Quote from: cultist on August 01, 2016, 07:42:15 PM
I never noticed, but I can't imagine there are no fat feudal peasants. They shouldn't all be fat though, that's just weird.
Feudal agriculture tended to have people scraping the boundary of subsistence except during times of particularly warm climate (the early Middle Ages), and any excess likely went to the Lord. You'd likely never see one that was particularly fat or with a bodybuilder's physique; they just didn't have the nutrition for it.

The most well-built people in Feudal societies were likely the lesser nobility: knights and such. These were the people with both access to good (for the time) nutrition and lifestyles that involved a lot of physically demanding activity.

Anotu

Quote from: Pax_Empyrean on August 02, 2016, 01:05:44 AM
You'd likely never see one that was particularly fat or with a bodybuilder's physique; they just didn't have the nutrition for it.
Quote from: MsMeiriona on August 01, 2016, 09:20:29 PM
The fat is only the surface, they haul their weight twice over easily, you need bulk to do it. Obviously.

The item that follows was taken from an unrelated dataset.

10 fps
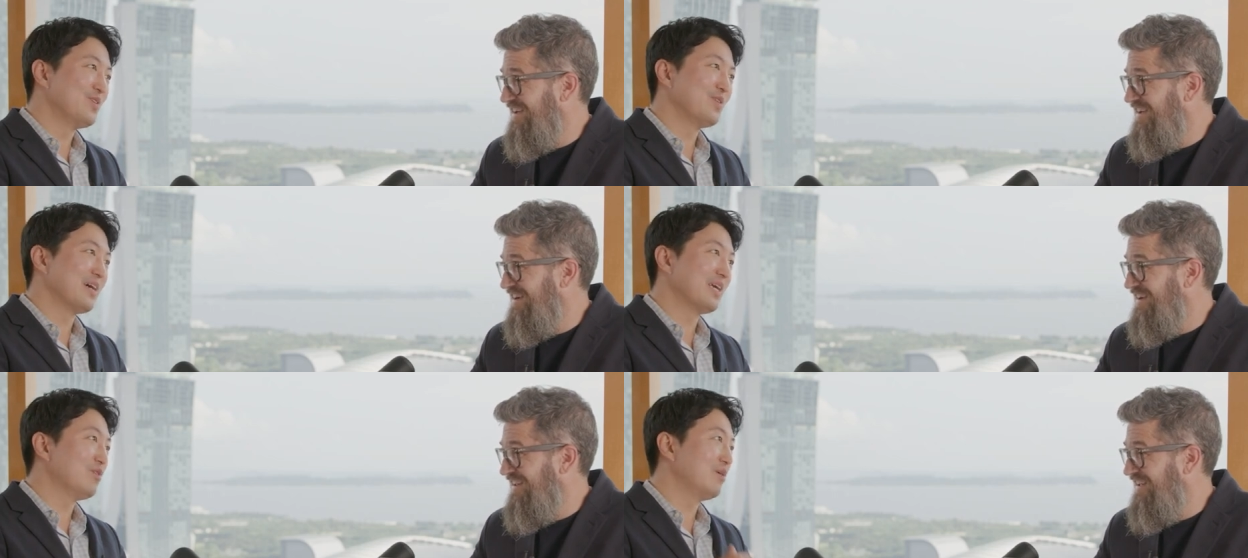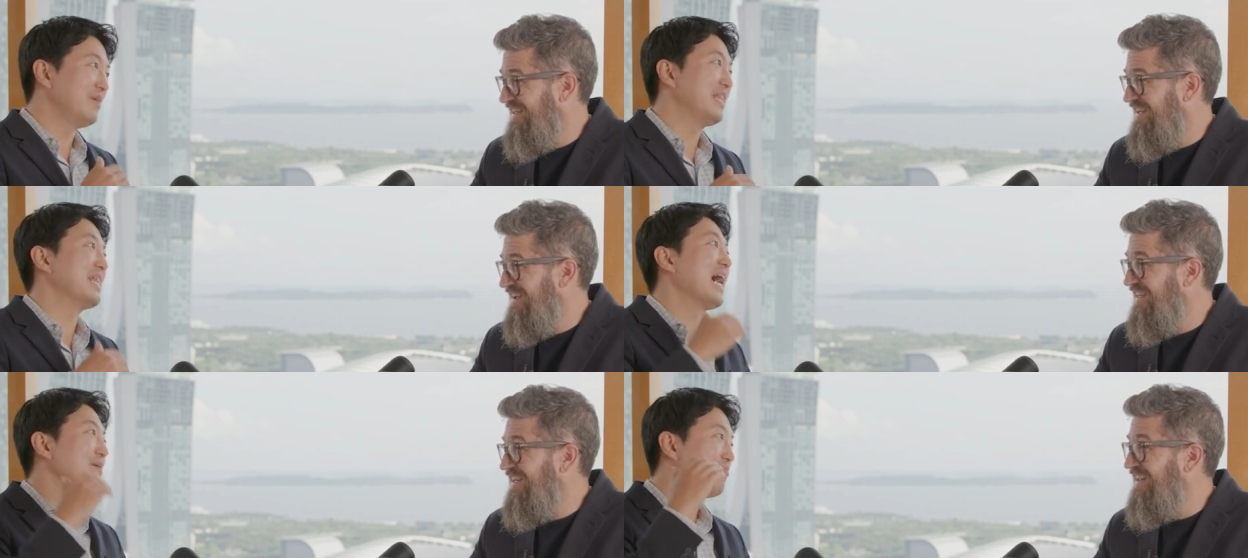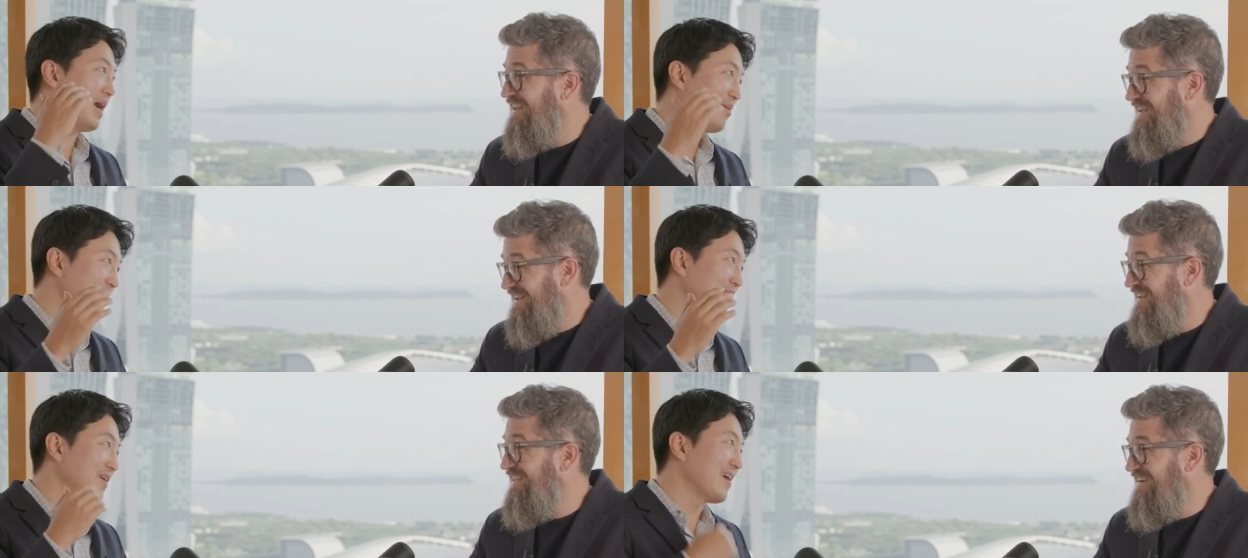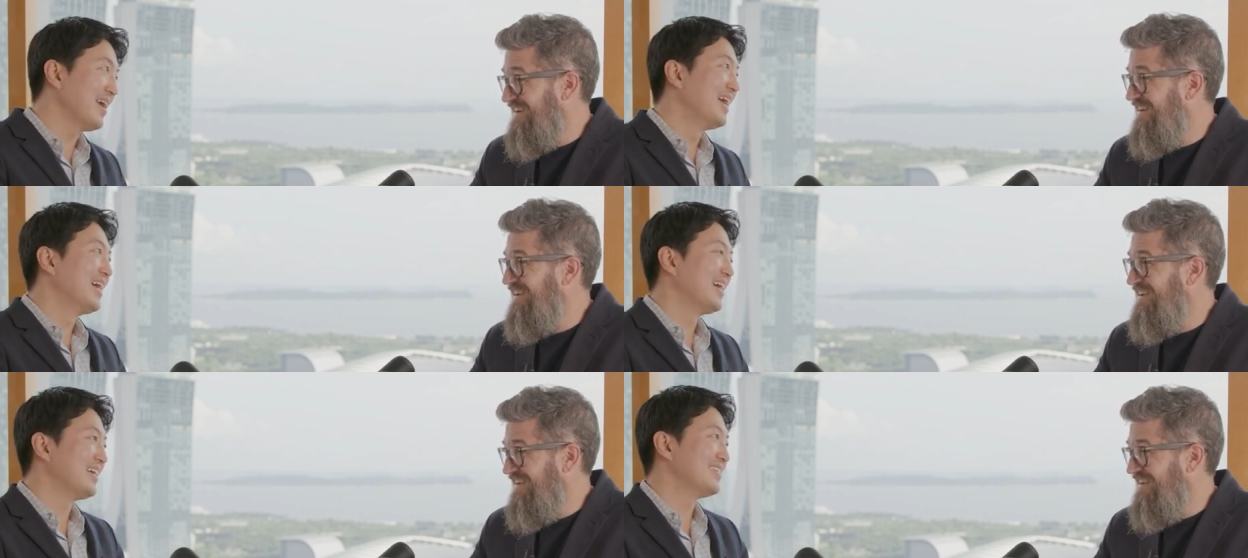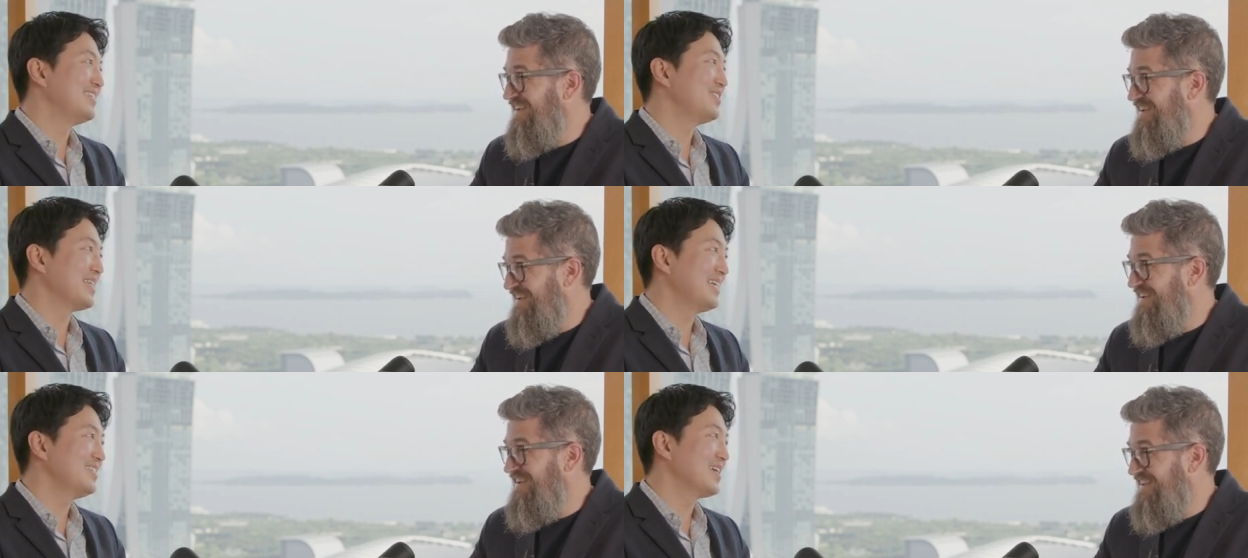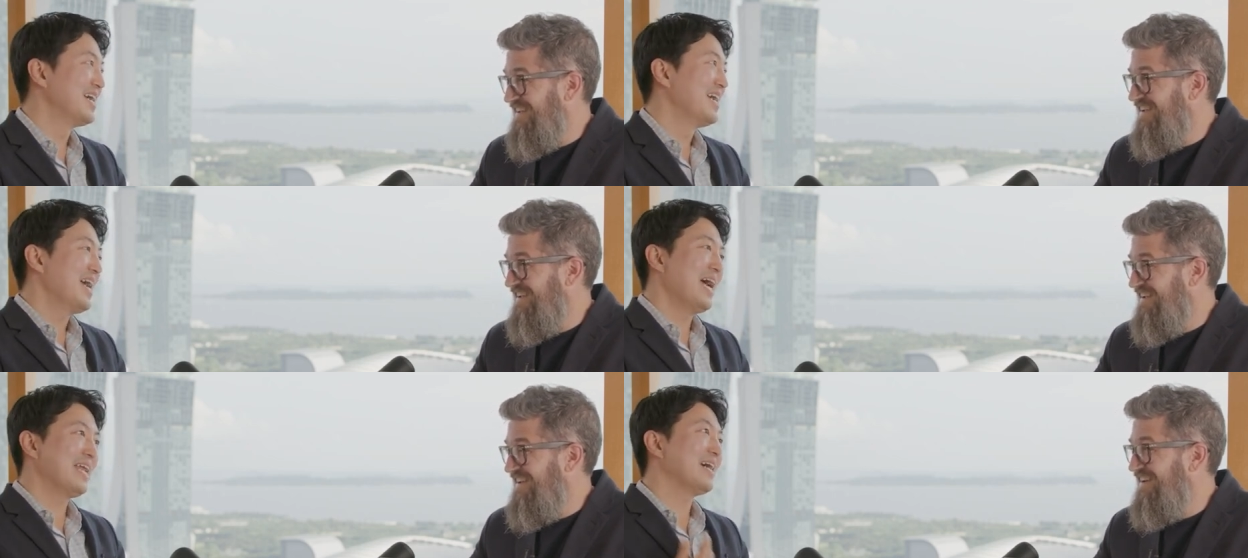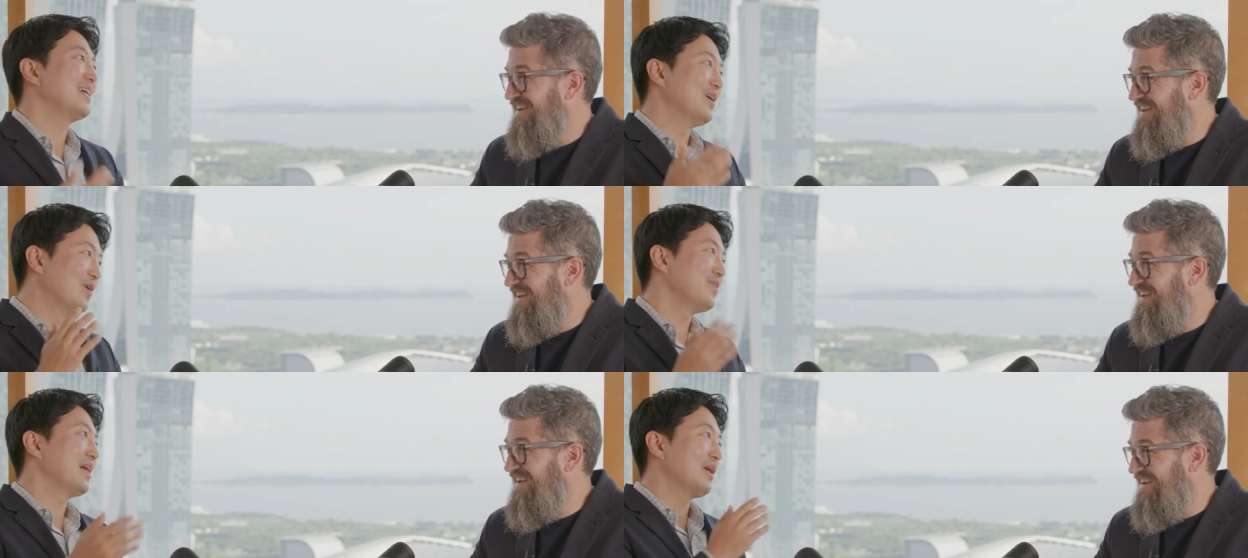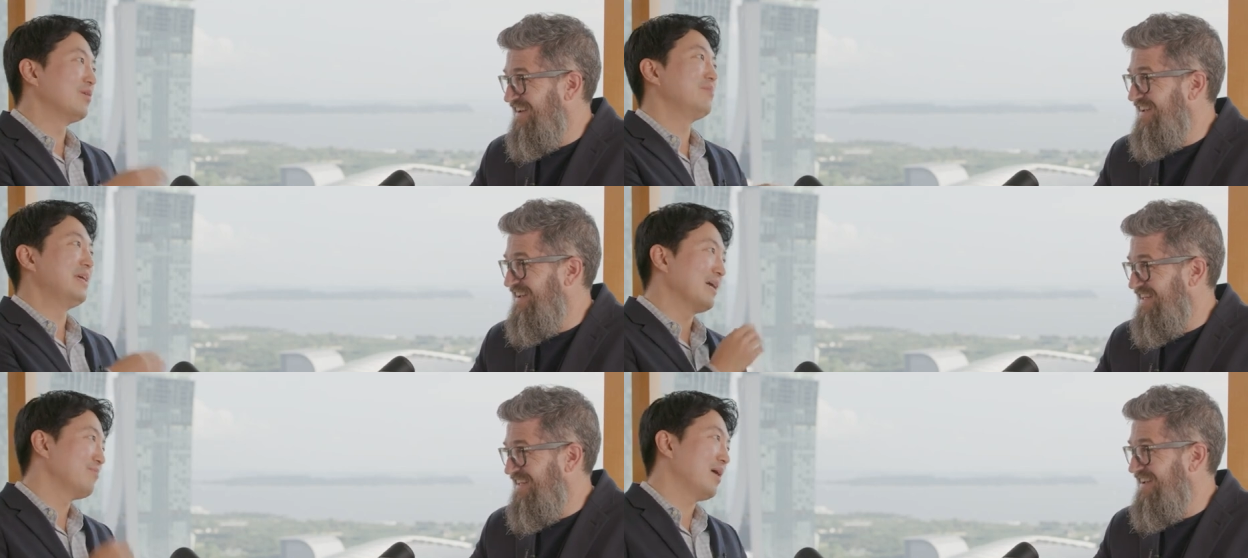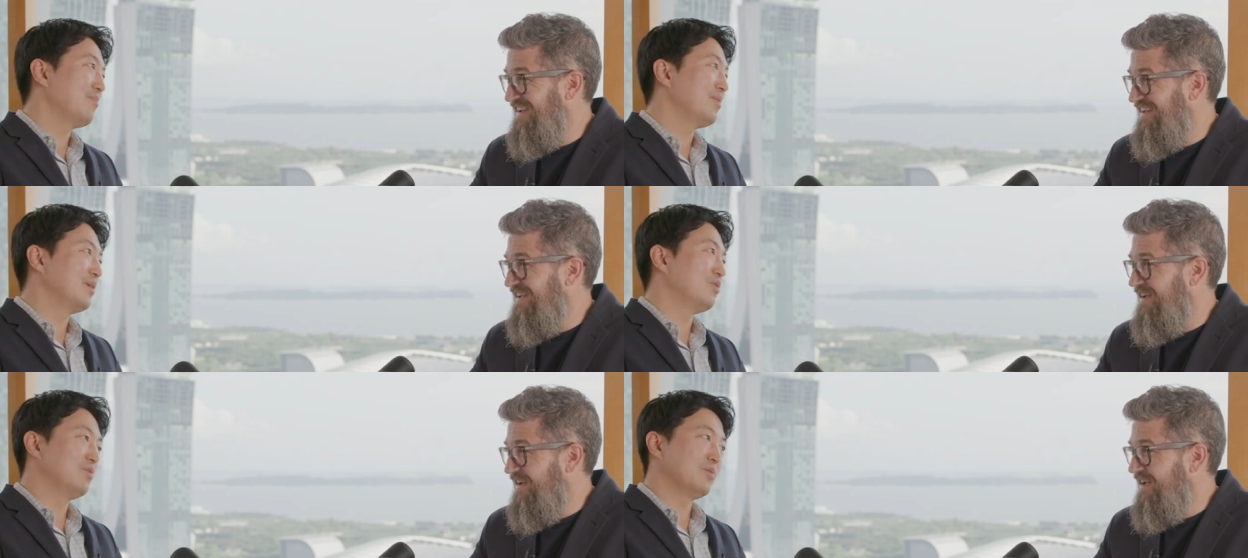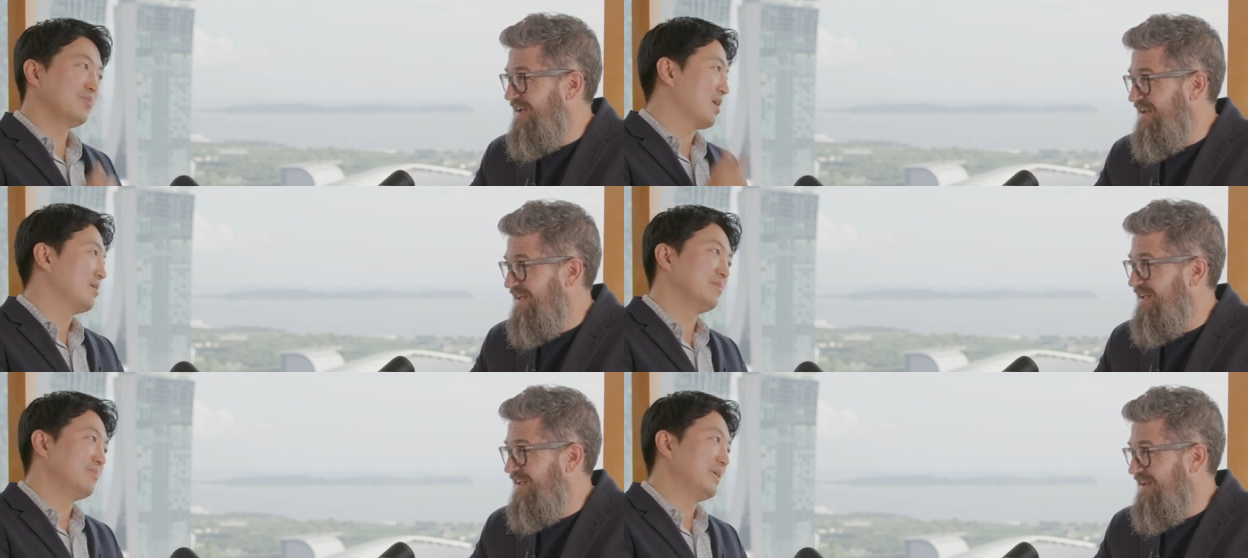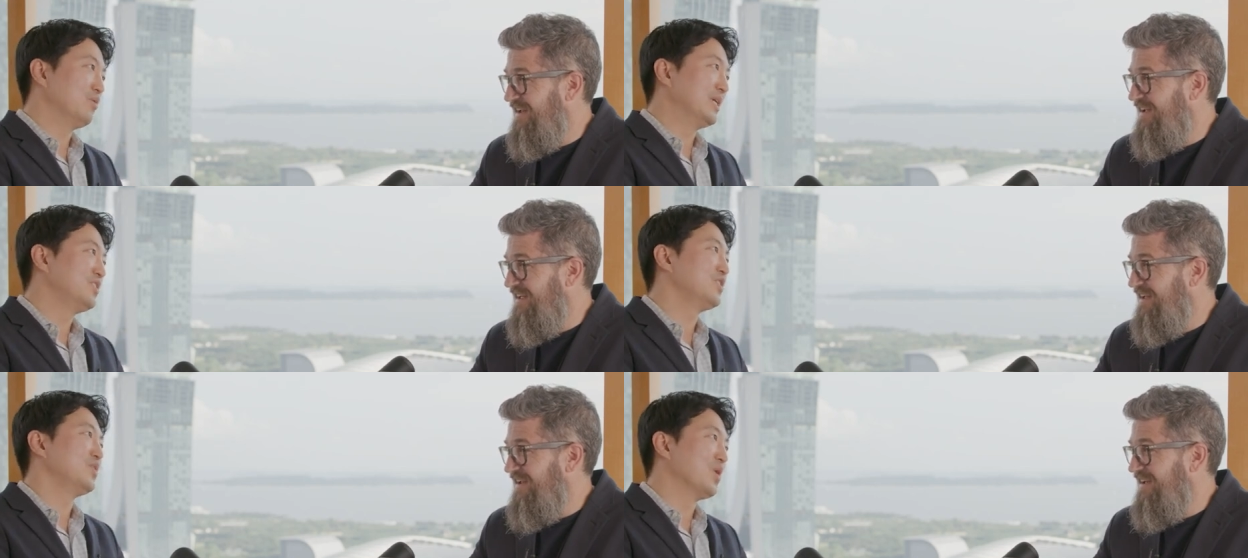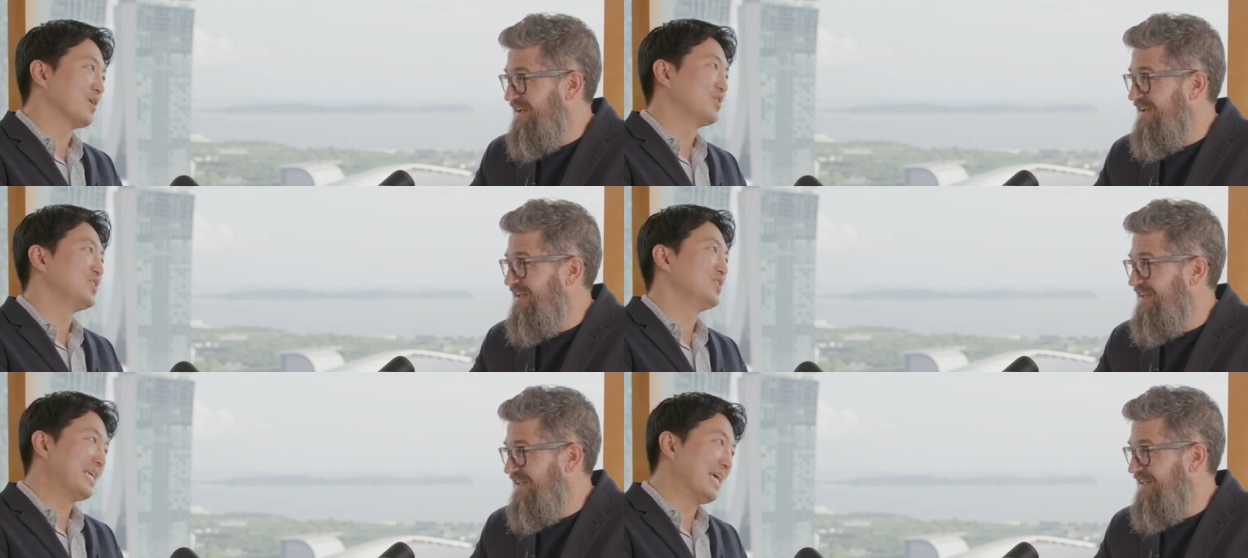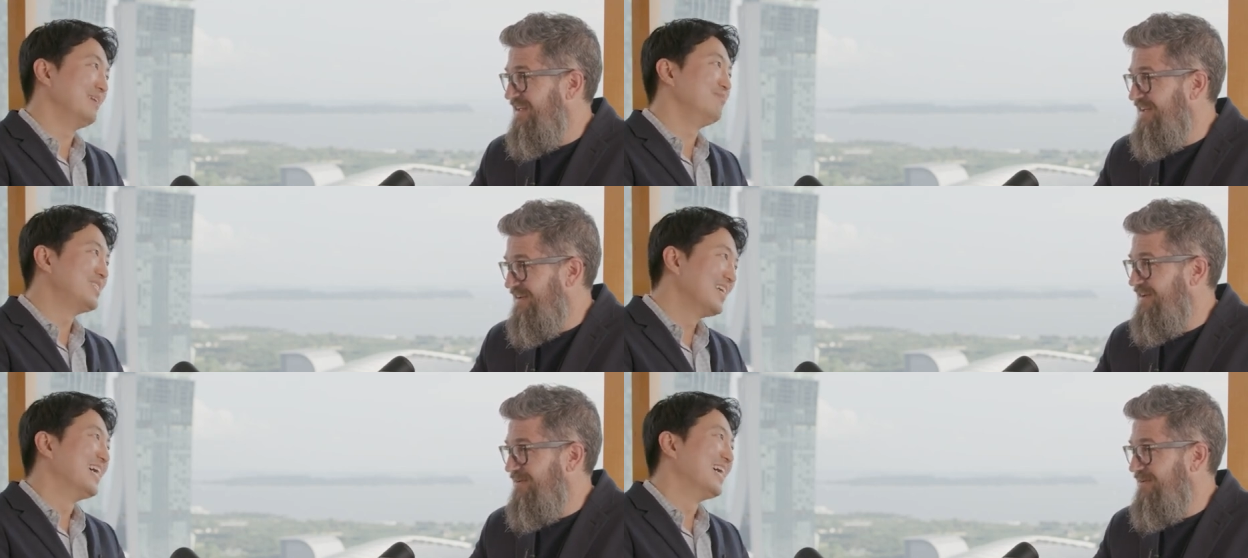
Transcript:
Speaker 1: knew that he would be that popular uh, these days had I known that he would be that popular, we would probably went to one or two games.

Both of these are good points, I don't think the oafs should necessarily have bodybuilder physiques. I think it would just be more sense to give them a 'burly' body type, representing something leaning more towards a barrel-chested build of the sort you see in strength contests for carrying tires or pulling cars, not the sculpted physique of a bodybuilder.


DariusWolfe

Something to consider... Go watch one of those Ultimate Strong Man competitions. Almost never will you see sculpted muscle or the athletic taper. Typically very strong people are built more like barrels than bodybuilders, and it's not uncommon for them to carry a good layer of fat along with their muscle.

Honestly, the body styles just need a little more variety, though it's hardly likely to be a priority.